Poor error handling breaks the serve-stale mechanism, mislead caching logic, and harm SEO and data consistency.

Ensure that errors are classified and thrown correctly. Avoid catch-all 500 responses unless truly indicative of a server-side issue. See Error Handling in Content Sources.

In global content sources

Global content sources require advanced error management and a deep understanding of rendering contexts.

Rendering contexts

Isomorphic versus Server-Side versus Client-Side (SPA) Rendering explains the trade-offs of each approach:

  • Isomorphic - best performance and SEO

  • Server-side only - simpler, but slower user interaction

  • Client-side (SPA) - more dynamic, but limited SEO

Choose rendering strategies based on performance and SEO goals.

Custom error pages

Use custom error pages to replace default error messages with branded, user-friendly versions. This improves UX during unexpected outages or errors.

In components

Component behavior during render and logging is essential for troubleshooting and maintaining delivery integrity.

Rendering process

The How Rendering Works in PageBuilder Engine guide outlines how requests flow from the CDN to origin and back. This provides insight into where failures may occur and how fallback strategies like serve-stale activate.

Log analysis

How To Read Engine Logs explains how to monitor live systems, diagnose render errors, and use tools like Dozzle for local development.

Limitations

Despite robust fail-over mechanism, certain limitations remain.

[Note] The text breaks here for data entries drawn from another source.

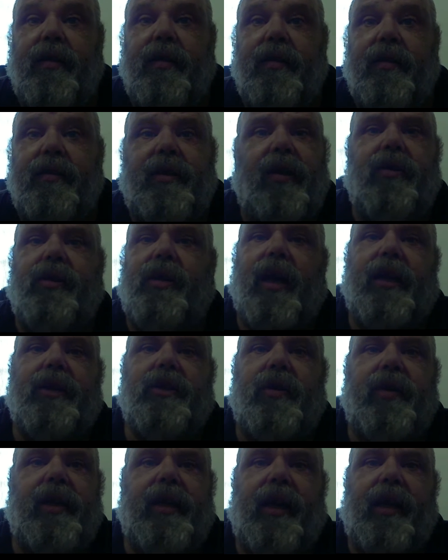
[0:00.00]
Don't cut
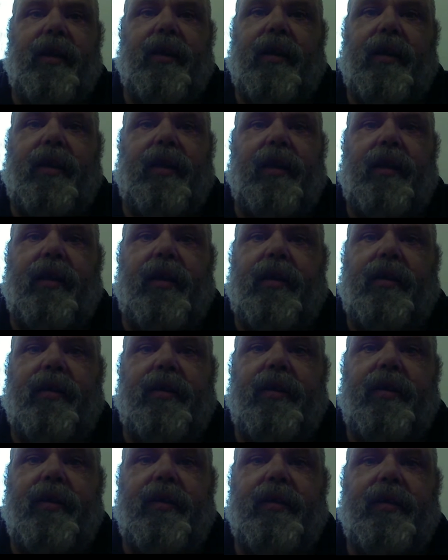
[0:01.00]
your hair looking like
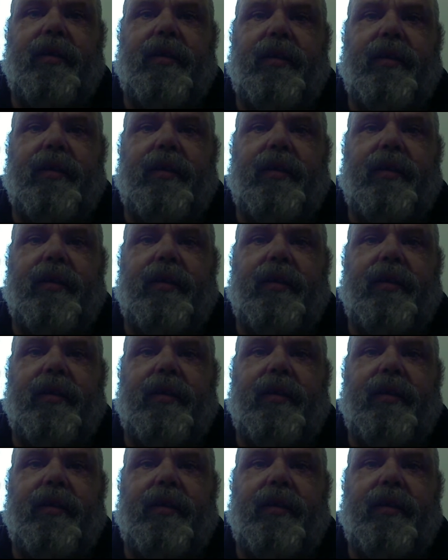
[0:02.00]
her.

  • Caching limitations: Errors like 404 can be cached as success but may lead to long-lived stale content if overused. Over-caching can mask underlying issues.

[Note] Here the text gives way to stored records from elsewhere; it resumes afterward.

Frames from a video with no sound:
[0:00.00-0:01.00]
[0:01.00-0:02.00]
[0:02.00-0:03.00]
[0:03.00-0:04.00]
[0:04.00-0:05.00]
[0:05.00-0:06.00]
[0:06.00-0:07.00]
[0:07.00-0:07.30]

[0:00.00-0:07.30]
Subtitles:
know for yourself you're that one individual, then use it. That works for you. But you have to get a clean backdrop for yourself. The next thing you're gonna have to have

  • Serve-stale content: Stale content may become outdated if errors persist beyond the 72-hour window. Users may not see updates even if systems recover.

  • Developer responsibility: Systems rely on developers to throw appropriate error codes, manage caching configurations carefully, and test changes in both Sandbox and Production environments.

  • Environment differences: Local and Production environments behave differently. Log tools, caching behavior, and error recovery vary. Always validate changes across environments.